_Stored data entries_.
━━━━━━━━
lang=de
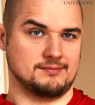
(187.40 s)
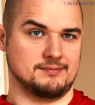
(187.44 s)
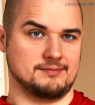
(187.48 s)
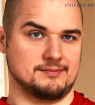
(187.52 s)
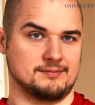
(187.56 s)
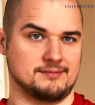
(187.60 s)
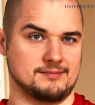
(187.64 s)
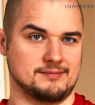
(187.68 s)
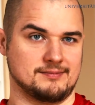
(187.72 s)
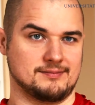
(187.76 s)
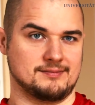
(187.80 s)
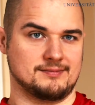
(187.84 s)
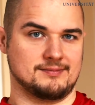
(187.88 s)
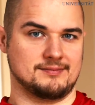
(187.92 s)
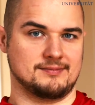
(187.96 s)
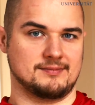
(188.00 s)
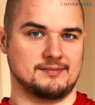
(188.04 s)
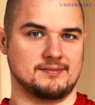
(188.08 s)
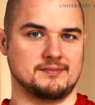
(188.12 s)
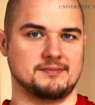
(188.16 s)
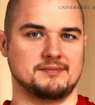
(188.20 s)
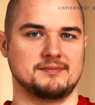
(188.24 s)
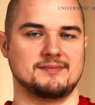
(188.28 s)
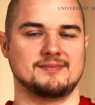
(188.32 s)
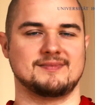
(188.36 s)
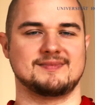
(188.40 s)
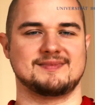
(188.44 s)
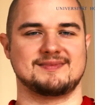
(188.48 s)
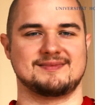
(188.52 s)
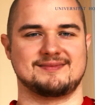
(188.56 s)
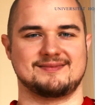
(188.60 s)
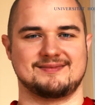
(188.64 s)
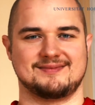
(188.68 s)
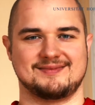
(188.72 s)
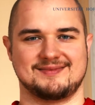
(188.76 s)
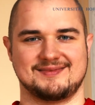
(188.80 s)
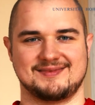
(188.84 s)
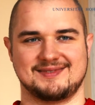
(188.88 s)
aus als von den
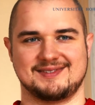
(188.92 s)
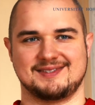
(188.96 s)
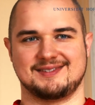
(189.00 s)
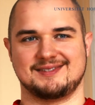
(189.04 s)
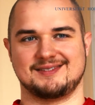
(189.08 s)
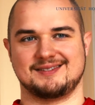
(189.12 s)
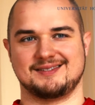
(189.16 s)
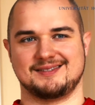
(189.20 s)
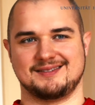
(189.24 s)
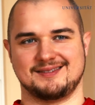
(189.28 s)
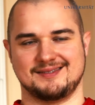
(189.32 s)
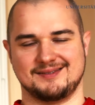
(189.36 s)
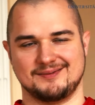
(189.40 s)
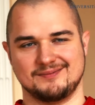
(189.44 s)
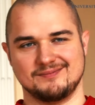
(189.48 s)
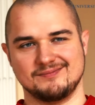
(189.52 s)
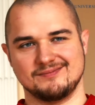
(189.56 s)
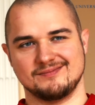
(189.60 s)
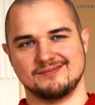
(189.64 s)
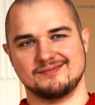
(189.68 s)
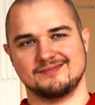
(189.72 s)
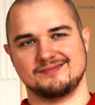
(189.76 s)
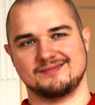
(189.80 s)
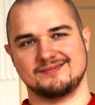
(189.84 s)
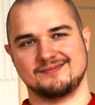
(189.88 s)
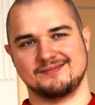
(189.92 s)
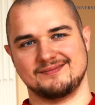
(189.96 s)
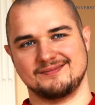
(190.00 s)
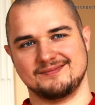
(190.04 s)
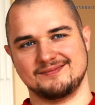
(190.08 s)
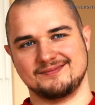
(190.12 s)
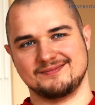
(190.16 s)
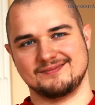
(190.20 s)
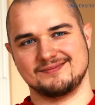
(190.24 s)
Studierenden erwartet. Taucht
━━━━━━━━
_Problem to work on_.
The records are to be retyped in full and exactly, with no image carried over.

_Exercise answer_.
lang=de
(187.40 s)
(187.44 s)
(187.48 s)
(187.52 s)
(187.56 s)
(187.60 s)
(187.64 s)
(187.68 s)
(187.72 s)
(187.76 s)
(187.80 s)
(187.84 s)
(187.88 s)
(187.92 s)
(187.96 s)
(188.00 s)
(188.04 s)
(188.08 s)
(188.12 s)
(188.16 s)
(188.20 s)
(188.24 s)
(188.28 s)
(188.32 s)
(188.36 s)
(188.40 s)
(188.44 s)
(188.48 s)
(188.52 s)
(188.56 s)
(188.60 s)
(188.64 s)
(188.68 s)
(188.72 s)
(188.76 s)
(188.80 s)
(188.84 s)
(188.88 s)
aus als von den
(188.92 s)
(188.96 s)
(189.00 s)
(189.04 s)
(189.08 s)
(189.12 s)
(189.16 s)
(189.20 s)
(189.24 s)
(189.28 s)
(189.32 s)
(189.36 s)
(189.40 s)
(189.44 s)
(189.48 s)
(189.52 s)
(189.56 s)
(189.60 s)
(189.64 s)
(189.68 s)
(189.72 s)
(189.76 s)
(189.80 s)
(189.84 s)
(189.88 s)
(189.92 s)
(189.96 s)
(190.00 s)
(190.04 s)
(190.08 s)
(190.12 s)
(190.16 s)
(190.20 s)
(190.24 s)
Studierenden erwartet. Taucht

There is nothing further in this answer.